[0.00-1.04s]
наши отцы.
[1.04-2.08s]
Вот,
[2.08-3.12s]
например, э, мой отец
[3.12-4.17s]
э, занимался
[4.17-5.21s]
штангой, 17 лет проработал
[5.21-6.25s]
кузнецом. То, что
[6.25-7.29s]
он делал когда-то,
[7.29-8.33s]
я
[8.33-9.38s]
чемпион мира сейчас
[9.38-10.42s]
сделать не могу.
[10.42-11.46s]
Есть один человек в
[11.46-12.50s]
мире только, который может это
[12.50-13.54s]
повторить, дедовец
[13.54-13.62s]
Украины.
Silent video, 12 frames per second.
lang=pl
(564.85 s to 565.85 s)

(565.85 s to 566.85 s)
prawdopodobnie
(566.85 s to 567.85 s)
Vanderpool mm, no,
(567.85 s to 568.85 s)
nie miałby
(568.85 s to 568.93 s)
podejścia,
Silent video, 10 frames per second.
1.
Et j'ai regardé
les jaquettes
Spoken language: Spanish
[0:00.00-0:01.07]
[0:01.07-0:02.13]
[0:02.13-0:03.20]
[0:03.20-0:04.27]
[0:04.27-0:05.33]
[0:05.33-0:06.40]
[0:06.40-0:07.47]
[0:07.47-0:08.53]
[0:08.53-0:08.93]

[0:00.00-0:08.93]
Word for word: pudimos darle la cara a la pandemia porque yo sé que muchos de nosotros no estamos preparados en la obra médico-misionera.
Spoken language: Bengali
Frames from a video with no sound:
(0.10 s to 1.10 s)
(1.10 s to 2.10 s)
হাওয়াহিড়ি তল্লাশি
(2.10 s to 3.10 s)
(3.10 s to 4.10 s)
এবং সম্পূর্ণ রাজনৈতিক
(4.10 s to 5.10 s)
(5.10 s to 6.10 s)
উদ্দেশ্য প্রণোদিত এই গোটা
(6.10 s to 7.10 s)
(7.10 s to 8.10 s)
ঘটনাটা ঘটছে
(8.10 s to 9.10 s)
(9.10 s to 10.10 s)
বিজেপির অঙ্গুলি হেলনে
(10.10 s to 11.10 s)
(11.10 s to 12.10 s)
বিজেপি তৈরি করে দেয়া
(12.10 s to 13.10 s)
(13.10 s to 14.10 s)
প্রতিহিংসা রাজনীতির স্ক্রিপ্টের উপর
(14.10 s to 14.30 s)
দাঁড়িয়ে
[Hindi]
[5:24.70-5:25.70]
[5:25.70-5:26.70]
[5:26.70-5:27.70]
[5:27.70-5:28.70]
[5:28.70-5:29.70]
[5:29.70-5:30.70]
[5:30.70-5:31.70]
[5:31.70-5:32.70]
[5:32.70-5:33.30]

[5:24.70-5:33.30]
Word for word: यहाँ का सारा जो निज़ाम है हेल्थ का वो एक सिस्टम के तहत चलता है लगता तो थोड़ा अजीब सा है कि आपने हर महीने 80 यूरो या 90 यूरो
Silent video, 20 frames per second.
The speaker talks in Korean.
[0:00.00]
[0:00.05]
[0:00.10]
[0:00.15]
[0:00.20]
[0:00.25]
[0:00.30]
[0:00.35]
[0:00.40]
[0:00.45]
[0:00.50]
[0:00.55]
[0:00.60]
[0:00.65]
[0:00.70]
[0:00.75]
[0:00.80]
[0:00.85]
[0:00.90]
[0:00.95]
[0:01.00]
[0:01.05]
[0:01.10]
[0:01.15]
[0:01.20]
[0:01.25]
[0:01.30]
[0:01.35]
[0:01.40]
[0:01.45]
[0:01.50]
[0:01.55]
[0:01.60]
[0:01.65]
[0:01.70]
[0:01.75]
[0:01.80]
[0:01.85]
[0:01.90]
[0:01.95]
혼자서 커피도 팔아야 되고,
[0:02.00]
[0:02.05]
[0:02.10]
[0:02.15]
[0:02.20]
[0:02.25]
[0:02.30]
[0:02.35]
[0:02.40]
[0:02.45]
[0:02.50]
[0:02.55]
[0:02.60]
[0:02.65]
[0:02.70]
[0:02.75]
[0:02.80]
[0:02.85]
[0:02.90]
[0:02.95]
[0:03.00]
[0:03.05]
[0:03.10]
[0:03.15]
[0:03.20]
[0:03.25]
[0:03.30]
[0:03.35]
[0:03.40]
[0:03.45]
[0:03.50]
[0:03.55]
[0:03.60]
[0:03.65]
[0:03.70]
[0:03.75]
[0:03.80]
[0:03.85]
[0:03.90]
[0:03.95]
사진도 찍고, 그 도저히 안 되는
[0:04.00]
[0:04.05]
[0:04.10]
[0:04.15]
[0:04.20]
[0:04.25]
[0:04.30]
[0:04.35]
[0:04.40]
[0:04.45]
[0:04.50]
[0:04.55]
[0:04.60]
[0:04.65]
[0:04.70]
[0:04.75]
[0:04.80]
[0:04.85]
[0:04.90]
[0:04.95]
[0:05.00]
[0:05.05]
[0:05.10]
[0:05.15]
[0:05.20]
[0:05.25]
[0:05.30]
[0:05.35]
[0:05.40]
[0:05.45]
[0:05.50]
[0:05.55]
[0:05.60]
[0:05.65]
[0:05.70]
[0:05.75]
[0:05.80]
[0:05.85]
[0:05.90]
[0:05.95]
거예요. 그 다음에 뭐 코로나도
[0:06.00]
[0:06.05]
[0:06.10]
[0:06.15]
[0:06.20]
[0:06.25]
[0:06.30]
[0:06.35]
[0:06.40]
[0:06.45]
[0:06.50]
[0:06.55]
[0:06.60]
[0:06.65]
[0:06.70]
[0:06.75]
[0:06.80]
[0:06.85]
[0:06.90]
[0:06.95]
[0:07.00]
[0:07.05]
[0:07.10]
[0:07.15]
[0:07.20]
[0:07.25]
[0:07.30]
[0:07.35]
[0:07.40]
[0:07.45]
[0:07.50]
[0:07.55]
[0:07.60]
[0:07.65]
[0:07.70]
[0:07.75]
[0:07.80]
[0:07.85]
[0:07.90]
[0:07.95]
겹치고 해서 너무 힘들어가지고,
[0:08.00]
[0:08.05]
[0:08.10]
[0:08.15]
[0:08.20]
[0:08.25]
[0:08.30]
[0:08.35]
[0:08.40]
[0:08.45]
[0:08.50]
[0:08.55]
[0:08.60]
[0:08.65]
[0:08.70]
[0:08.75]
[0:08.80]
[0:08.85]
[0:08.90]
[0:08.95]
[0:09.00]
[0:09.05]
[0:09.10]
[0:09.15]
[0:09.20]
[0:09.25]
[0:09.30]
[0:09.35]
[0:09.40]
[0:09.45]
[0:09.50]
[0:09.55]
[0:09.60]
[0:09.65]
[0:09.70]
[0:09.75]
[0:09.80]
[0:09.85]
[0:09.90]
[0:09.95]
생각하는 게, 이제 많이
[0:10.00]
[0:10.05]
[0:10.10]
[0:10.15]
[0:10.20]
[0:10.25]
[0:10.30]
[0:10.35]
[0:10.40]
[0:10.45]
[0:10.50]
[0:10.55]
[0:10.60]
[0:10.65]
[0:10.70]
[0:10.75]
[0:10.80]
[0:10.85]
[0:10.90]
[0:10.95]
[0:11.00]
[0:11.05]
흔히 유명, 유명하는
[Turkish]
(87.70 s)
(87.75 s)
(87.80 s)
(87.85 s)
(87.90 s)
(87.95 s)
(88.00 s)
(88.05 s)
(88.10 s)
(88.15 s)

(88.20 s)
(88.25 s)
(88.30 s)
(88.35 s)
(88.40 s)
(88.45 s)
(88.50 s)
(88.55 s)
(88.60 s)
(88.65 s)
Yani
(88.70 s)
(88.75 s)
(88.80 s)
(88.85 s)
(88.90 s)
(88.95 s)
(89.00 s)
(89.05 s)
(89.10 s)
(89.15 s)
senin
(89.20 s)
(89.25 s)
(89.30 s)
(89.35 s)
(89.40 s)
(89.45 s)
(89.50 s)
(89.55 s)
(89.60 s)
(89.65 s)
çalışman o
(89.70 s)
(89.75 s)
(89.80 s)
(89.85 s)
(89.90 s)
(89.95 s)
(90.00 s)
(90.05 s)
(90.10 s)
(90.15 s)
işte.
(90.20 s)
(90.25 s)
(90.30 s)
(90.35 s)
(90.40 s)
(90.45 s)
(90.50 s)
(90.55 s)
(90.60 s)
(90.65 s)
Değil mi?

▶ WHAT IS REQUIRED
Take every line from the data that contains the word "language".

▶ WRITTEN RESPONSE
Spoken language: Spanish
Spoken language: Bengali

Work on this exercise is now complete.